Could you state how many lines of the material hold "video"? Include nothing beyond the number.

══ DATA TO PROCESS

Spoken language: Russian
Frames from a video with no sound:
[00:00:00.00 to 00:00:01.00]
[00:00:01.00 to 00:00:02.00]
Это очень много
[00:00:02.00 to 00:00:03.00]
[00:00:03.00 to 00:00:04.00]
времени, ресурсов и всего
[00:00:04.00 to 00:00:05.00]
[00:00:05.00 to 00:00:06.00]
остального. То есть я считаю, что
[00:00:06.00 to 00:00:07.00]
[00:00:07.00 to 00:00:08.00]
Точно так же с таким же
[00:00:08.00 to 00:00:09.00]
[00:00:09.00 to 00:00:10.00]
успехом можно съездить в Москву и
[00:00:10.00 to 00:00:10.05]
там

════
══ DATA TO PROCESS

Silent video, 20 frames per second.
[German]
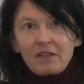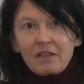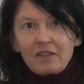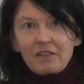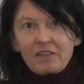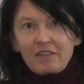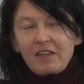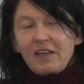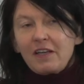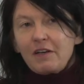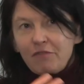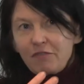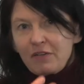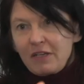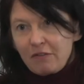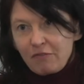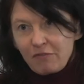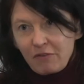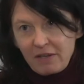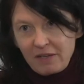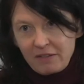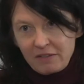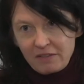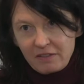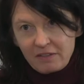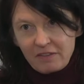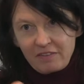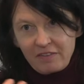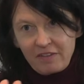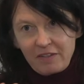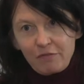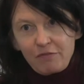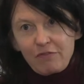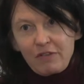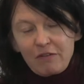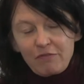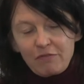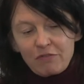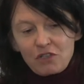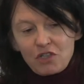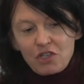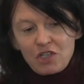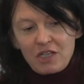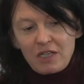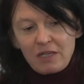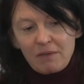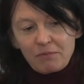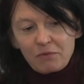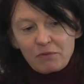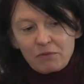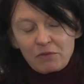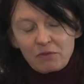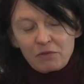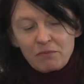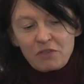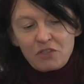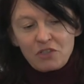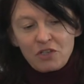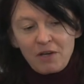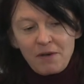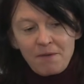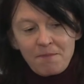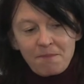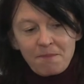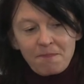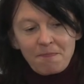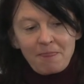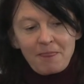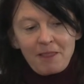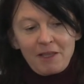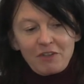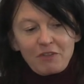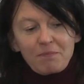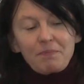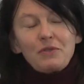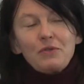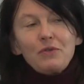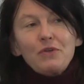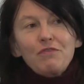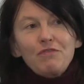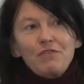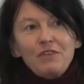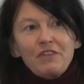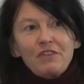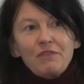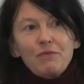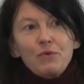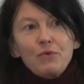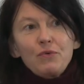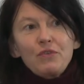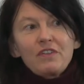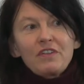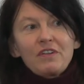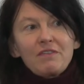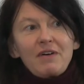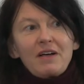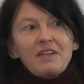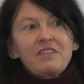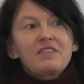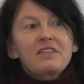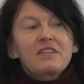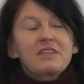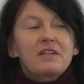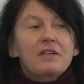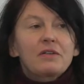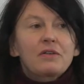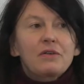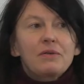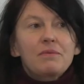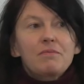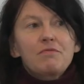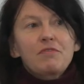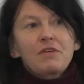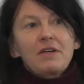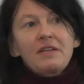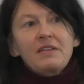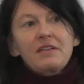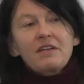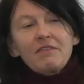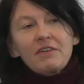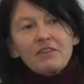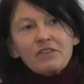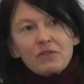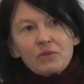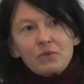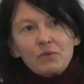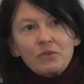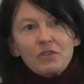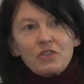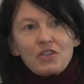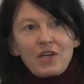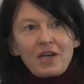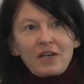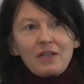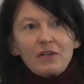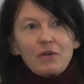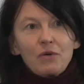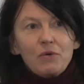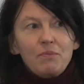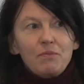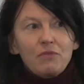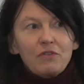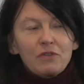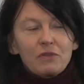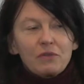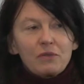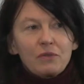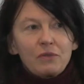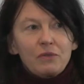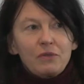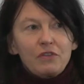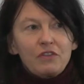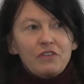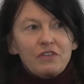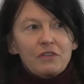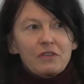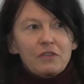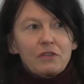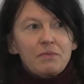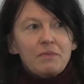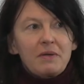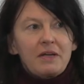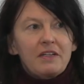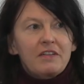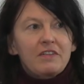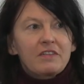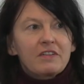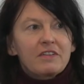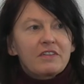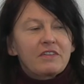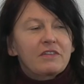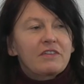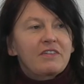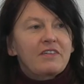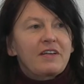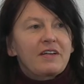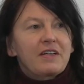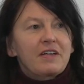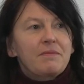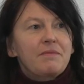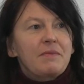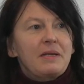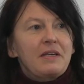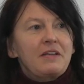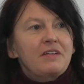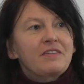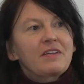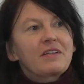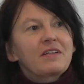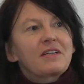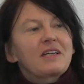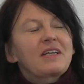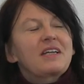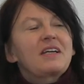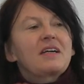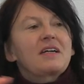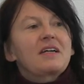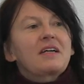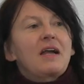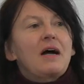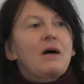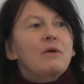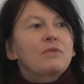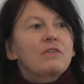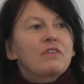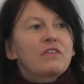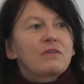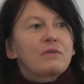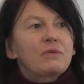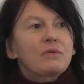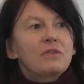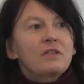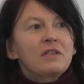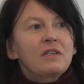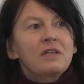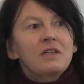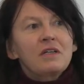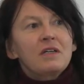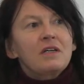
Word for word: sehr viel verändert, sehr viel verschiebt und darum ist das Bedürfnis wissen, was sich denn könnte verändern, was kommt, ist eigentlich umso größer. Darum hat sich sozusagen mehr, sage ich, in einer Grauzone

════

§ YOUR RESPONSE
2